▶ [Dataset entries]
● ● ● ●
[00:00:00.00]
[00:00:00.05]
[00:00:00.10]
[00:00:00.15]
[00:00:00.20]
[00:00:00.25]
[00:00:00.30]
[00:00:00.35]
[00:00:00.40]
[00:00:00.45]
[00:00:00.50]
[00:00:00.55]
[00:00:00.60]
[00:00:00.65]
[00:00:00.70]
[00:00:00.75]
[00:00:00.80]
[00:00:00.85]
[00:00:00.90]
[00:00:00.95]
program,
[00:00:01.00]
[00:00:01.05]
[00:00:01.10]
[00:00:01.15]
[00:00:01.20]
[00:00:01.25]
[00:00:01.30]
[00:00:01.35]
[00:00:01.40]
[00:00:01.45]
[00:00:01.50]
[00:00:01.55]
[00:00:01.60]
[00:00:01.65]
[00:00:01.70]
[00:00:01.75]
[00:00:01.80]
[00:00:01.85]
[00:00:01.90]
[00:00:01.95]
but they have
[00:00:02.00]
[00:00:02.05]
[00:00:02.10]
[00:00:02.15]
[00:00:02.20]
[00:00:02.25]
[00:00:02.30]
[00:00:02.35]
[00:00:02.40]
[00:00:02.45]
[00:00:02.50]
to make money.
● ● ● ●
▶ [WORK INSTRUCTION] The required result is an identical copy of the records above.

▶ [YOUR SOLUTION]
[00:00:00.00]
[00:00:00.05]
[00:00:00.10]
[00:00:00.15]
[00:00:00.20]
[00:00:00.25]
[00:00:00.30]
[00:00:00.35]
[00:00:00.40]
[00:00:00.45]
[00:00:00.50]
[00:00:00.55]
[00:00:00.60]
[00:00:00.65]
[00:00:00.70]
[00:00:00.75]
[00:00:00.80]
[00:00:00.85]
[00:00:00.90]
[00:00:00.95]
program,
[00:00:01.00]
[00:00:01.05]
[00:00:01.10]
[00:00:01.15]
[00:00:01.20]
[00:00:01.25]
[00:00:01.30]
[00:00:01.35]
[00:00:01.40]
[00:00:01.45]
[00:00:01.50]
[00:00:01.55]
[00:00:01.60]
[00:00:01.65]
[00:00:01.70]
[00:00:01.75]
[00:00:01.80]
[00:00:01.85]
[00:00:01.90]
[00:00:01.95]
but they have
[00:00:02.00]
[00:00:02.05]
[00:00:02.10]
[00:00:02.15]
[00:00:02.20]
[00:00:02.25]
[00:00:02.30]
[00:00:02.35]
[00:00:02.40]
[00:00:02.45]
[00:00:02.50]
to make money.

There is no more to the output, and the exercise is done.